[PROMPT]: Once the line with "[00:00:07.00 to 00:00:08.00]" is found, write it out along with each later line exactly, through the end of the entries, skipping every picture.

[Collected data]

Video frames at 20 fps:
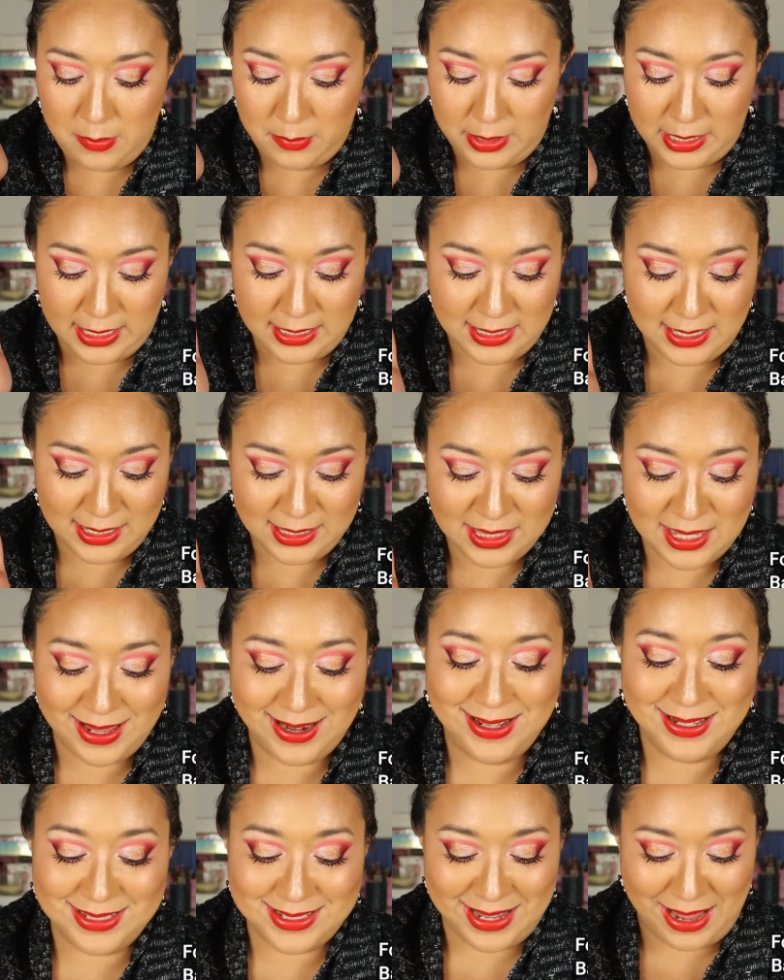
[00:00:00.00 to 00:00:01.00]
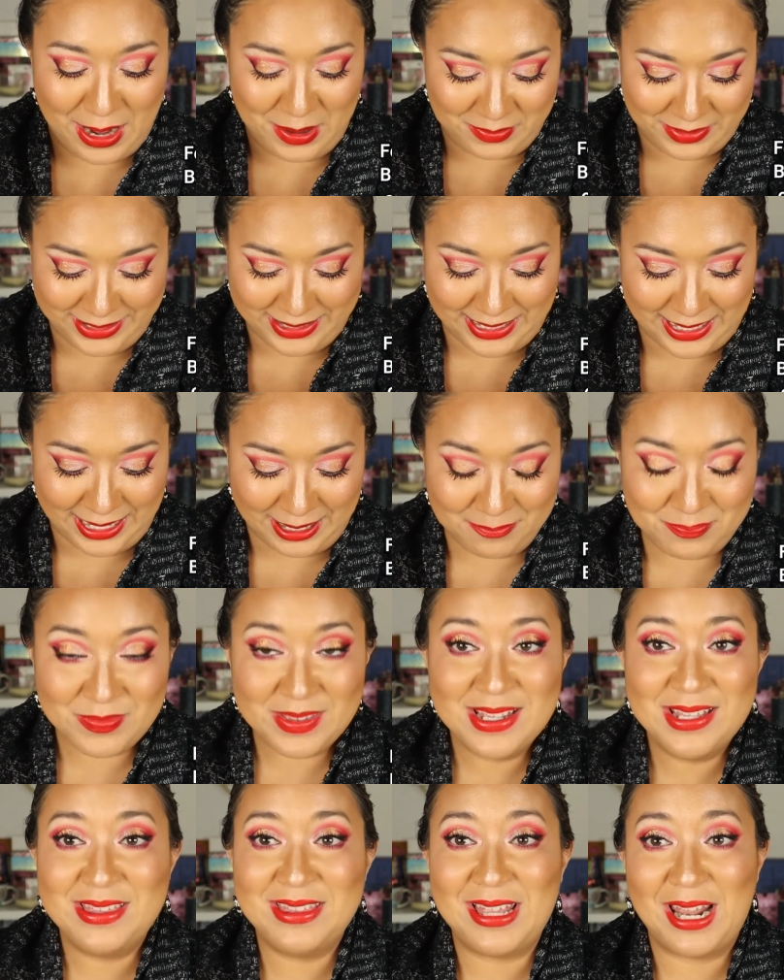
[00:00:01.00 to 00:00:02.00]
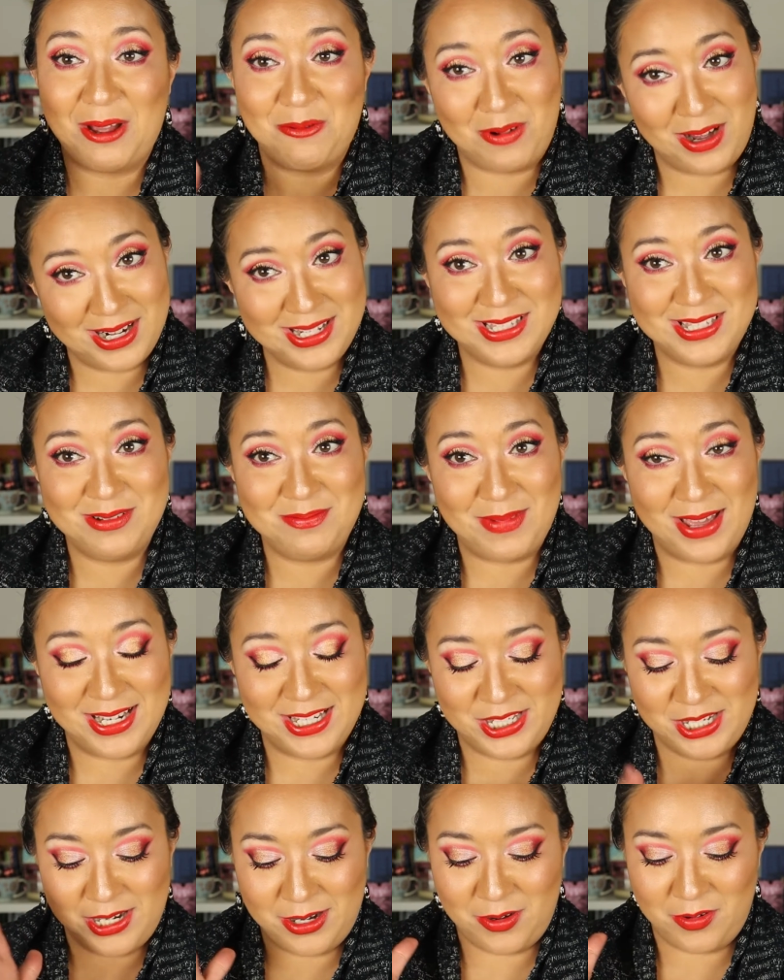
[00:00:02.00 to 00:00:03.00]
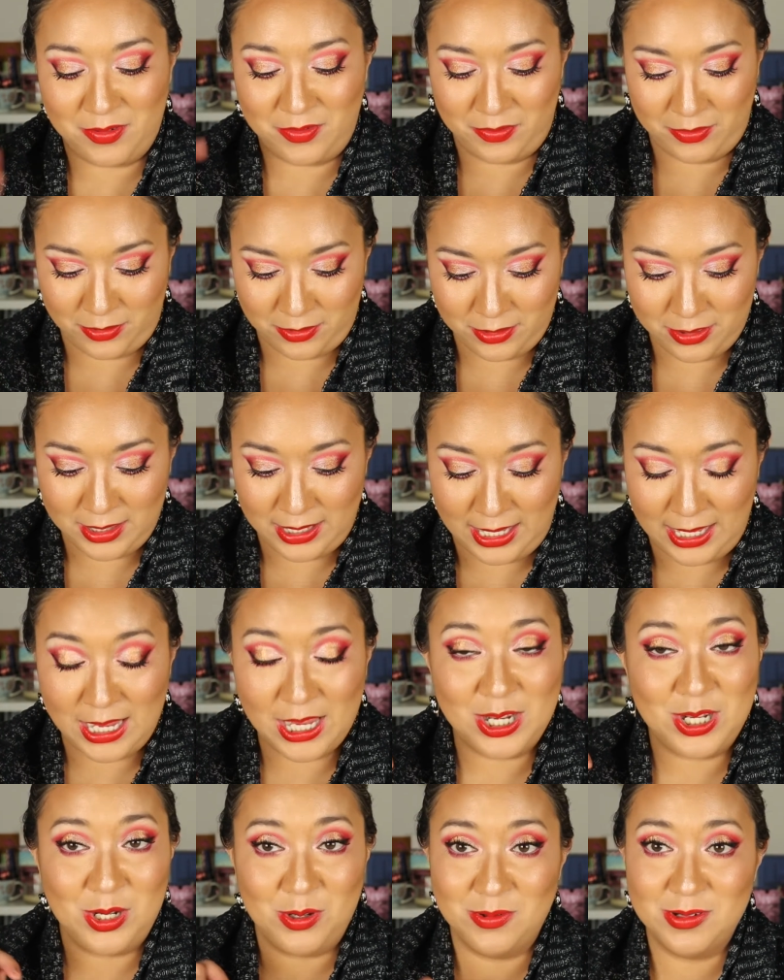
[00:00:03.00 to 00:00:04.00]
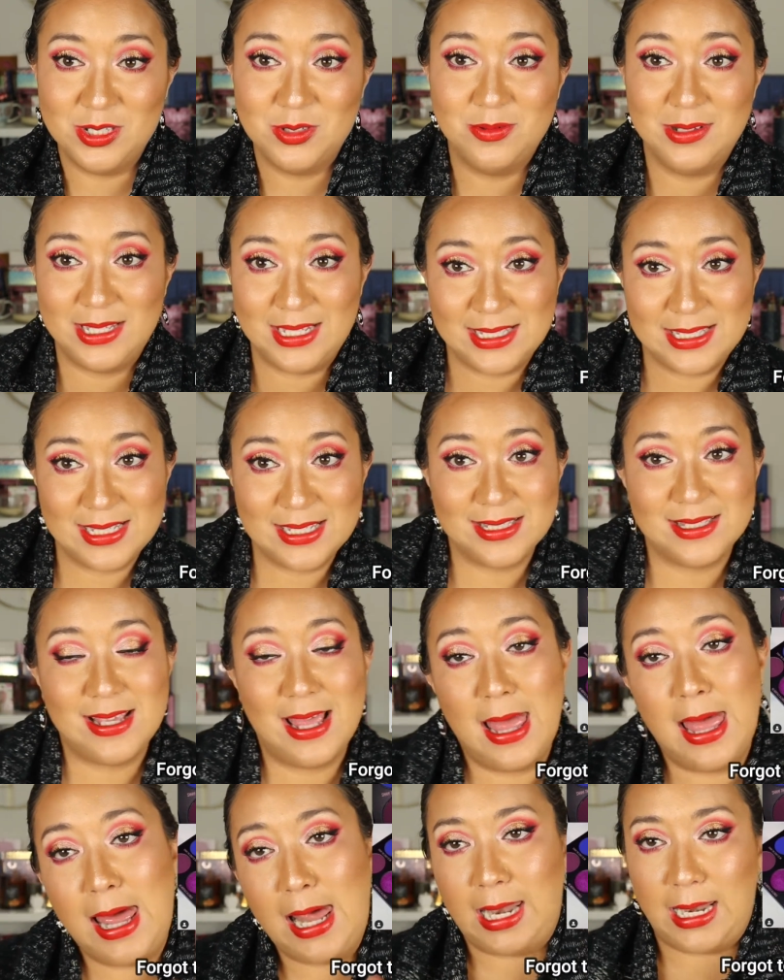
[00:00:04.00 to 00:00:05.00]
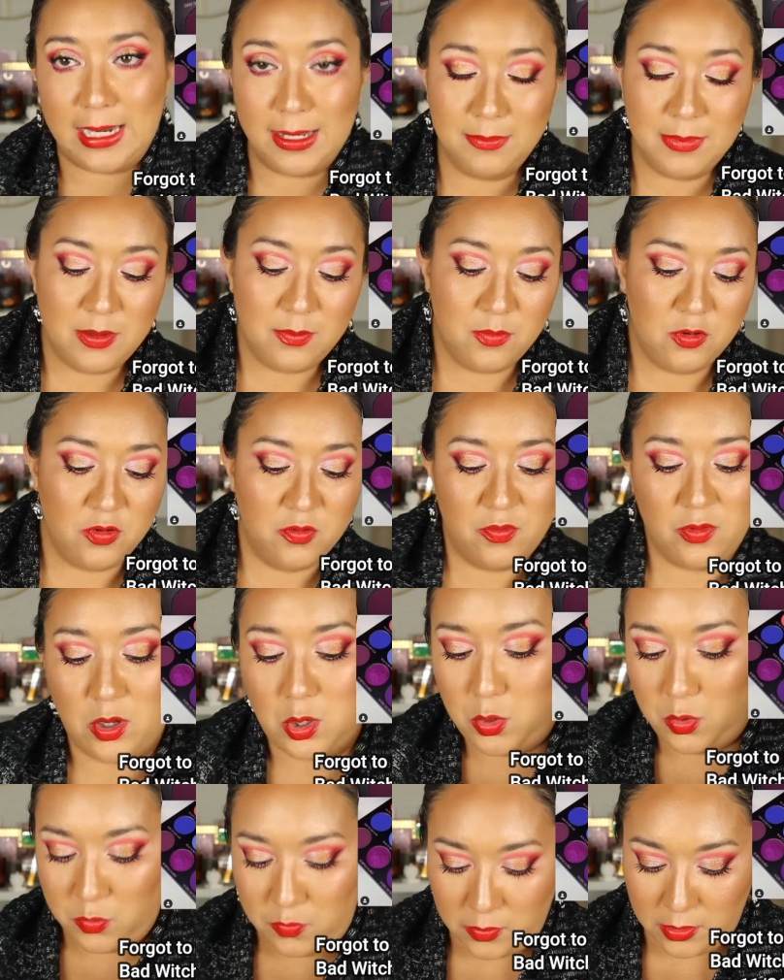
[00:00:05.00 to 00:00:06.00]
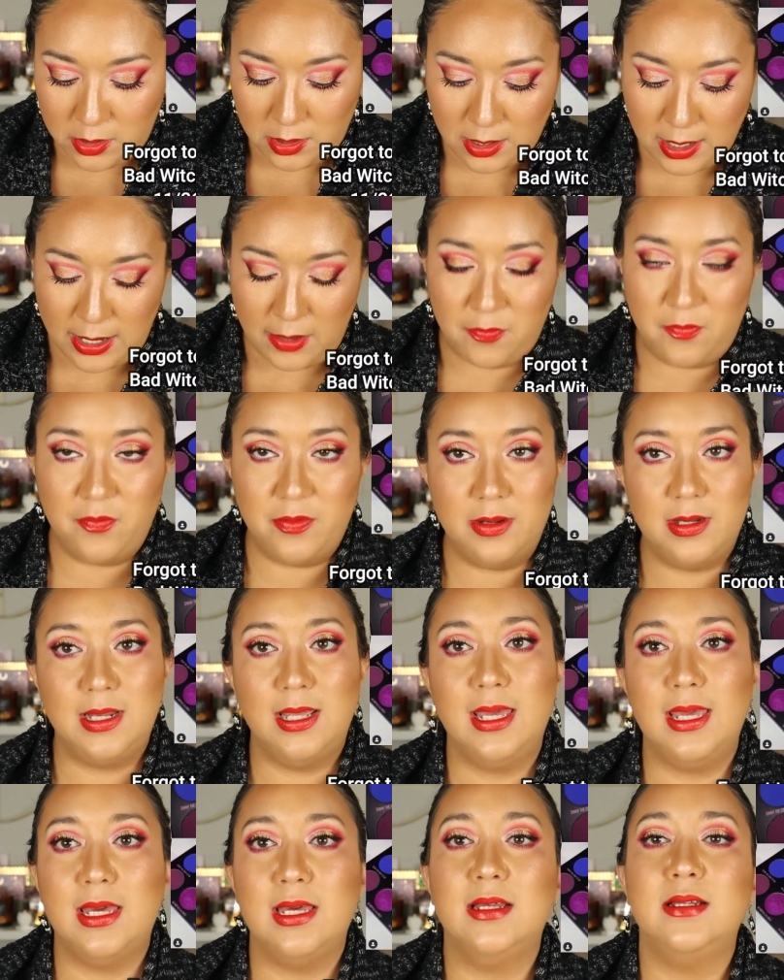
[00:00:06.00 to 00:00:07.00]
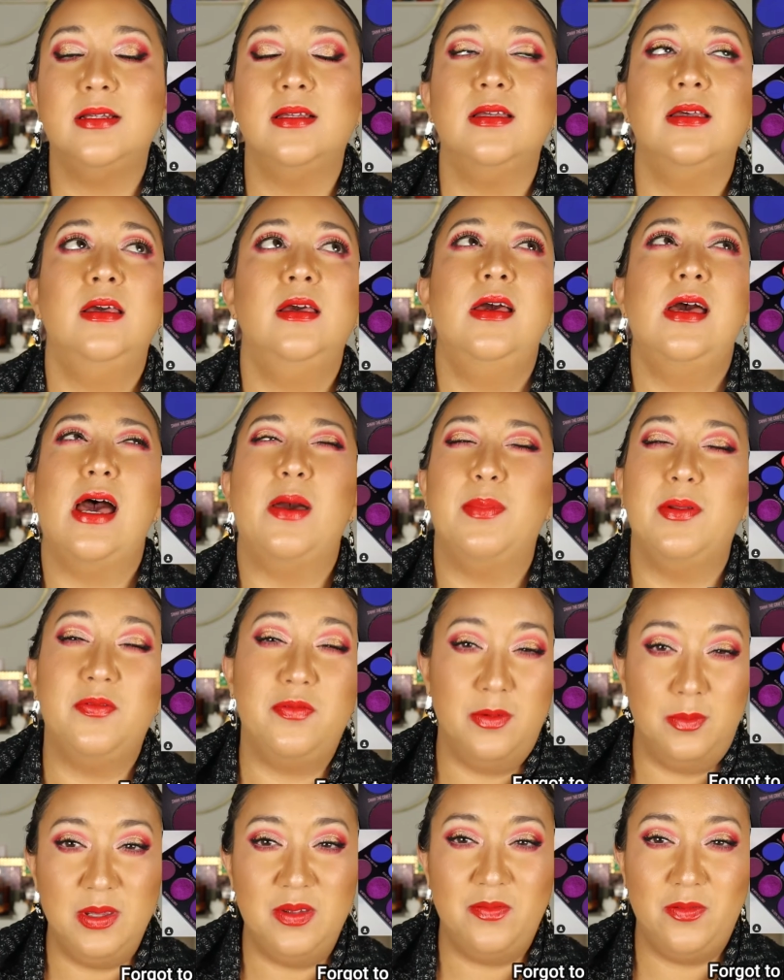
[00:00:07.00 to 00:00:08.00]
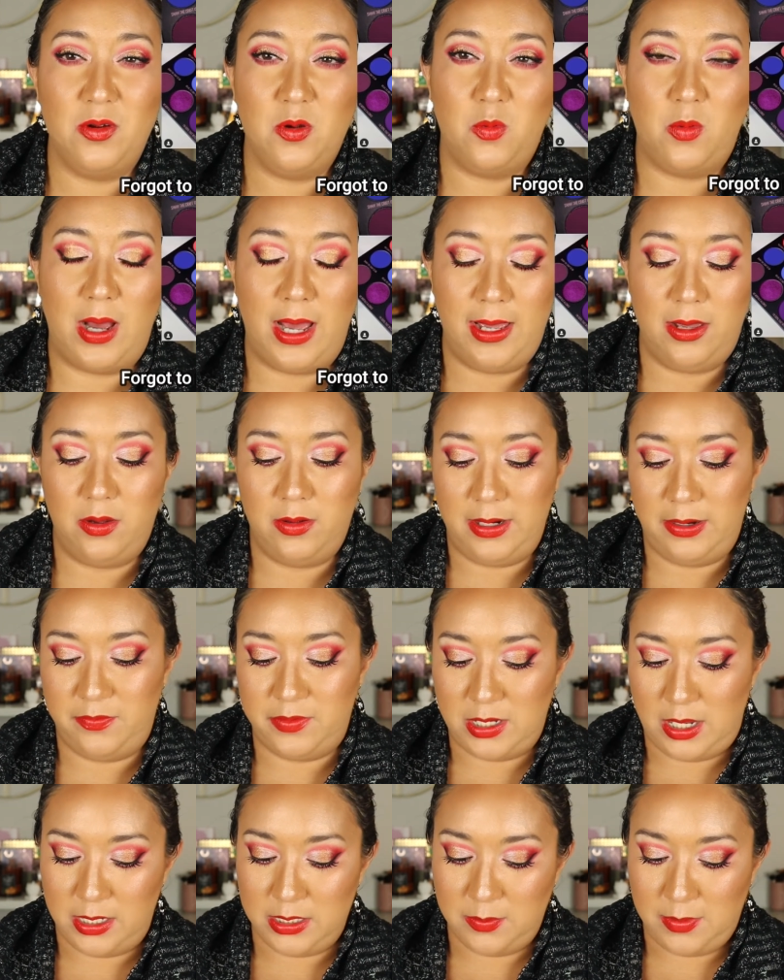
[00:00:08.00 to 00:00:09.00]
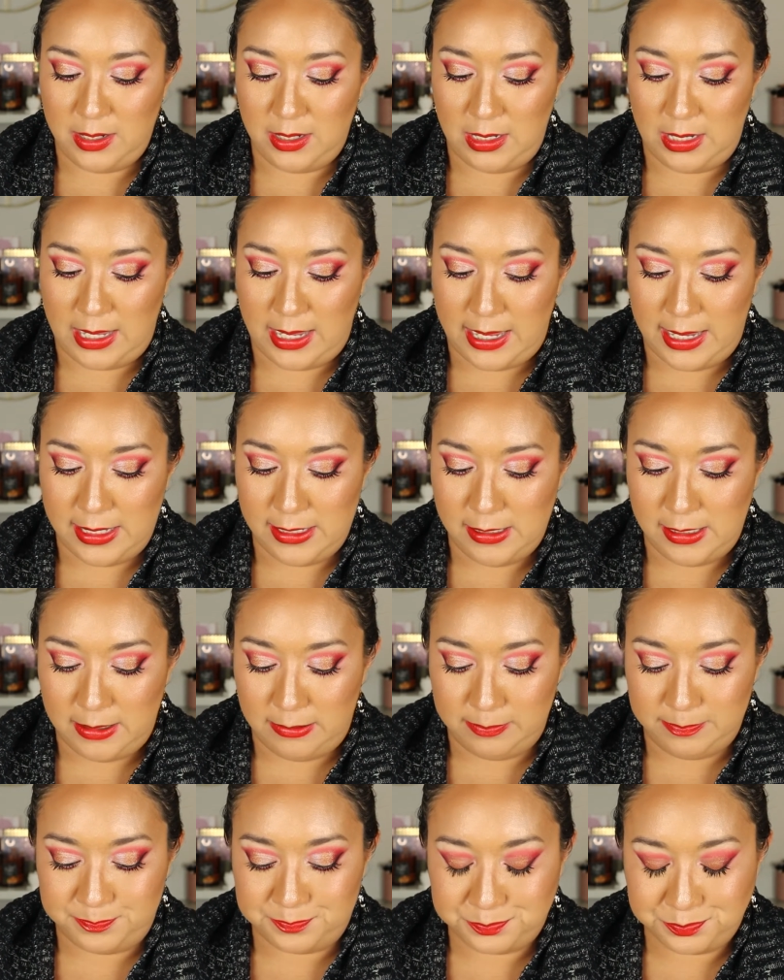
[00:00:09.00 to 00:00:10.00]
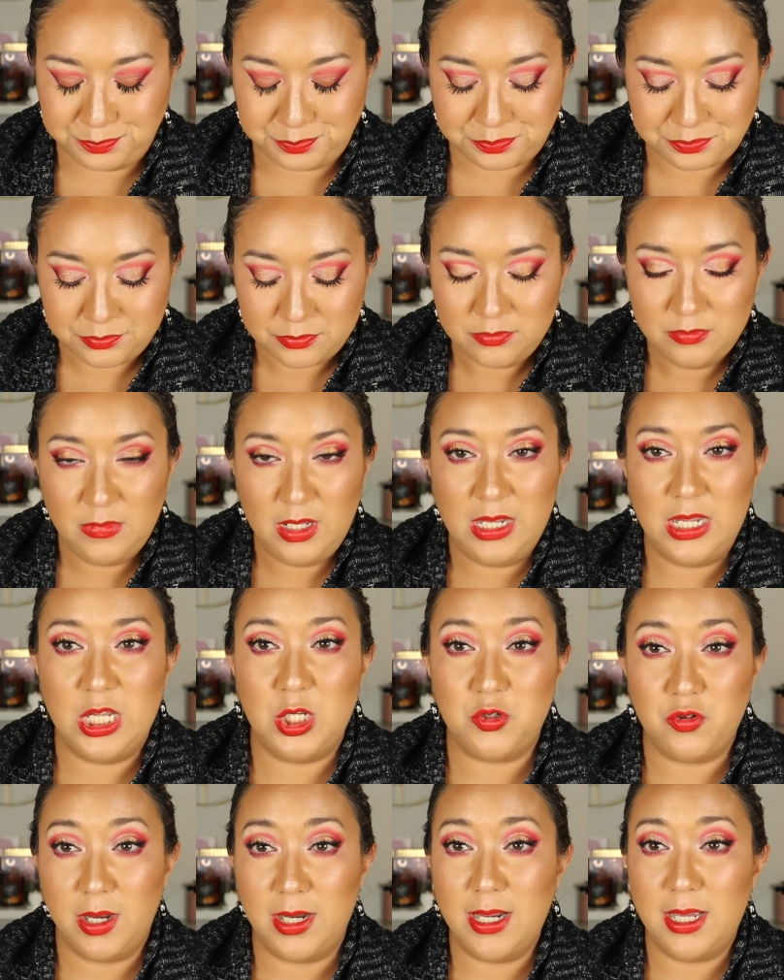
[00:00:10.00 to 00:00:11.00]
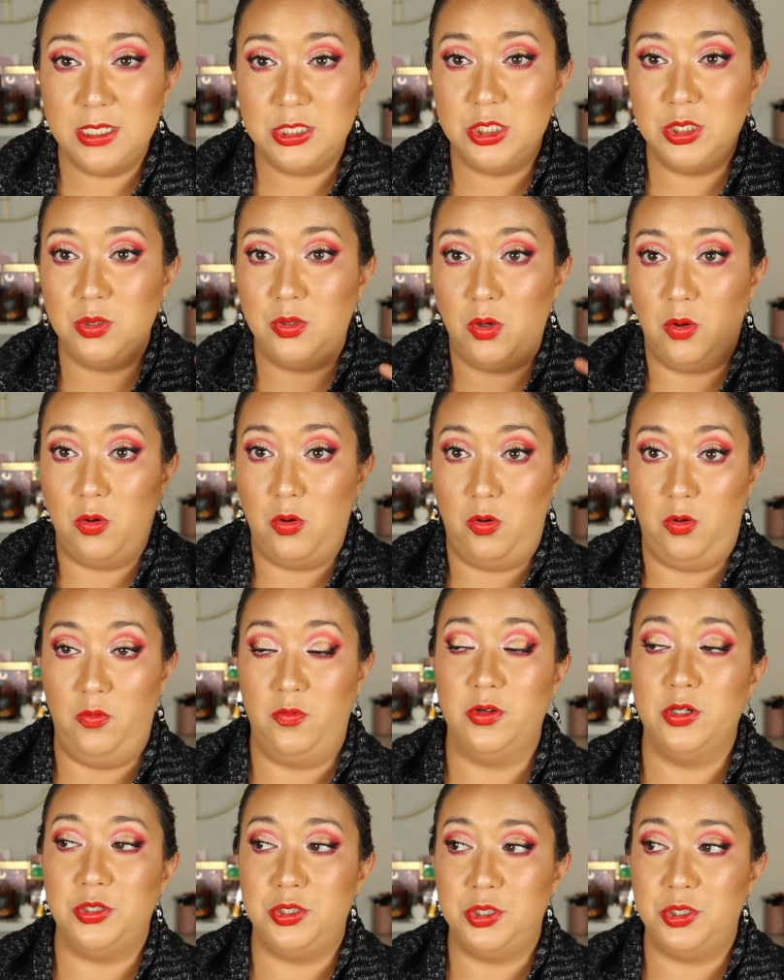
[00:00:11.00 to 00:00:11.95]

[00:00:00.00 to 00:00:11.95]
But I think that is everything that I wanted to mention for the newest releases. Let me move over. I feel like I've been filming for a while and I've talked about a lot, and I try not to go over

[RESULT OF THIS EXERCISE]:
[00:00:07.00 to 00:00:08.00]
[00:00:08.00 to 00:00:09.00]
[00:00:09.00 to 00:00:10.00]
[00:00:10.00 to 00:00:11.00]
[00:00:11.00 to 00:00:11.95]

[00:00:00.00 to 00:00:11.95]
But I think that is everything that I wanted to mention for the newest releases. Let me move over. I feel like I've been filming for a while and I've talked about a lot, and I try not to go over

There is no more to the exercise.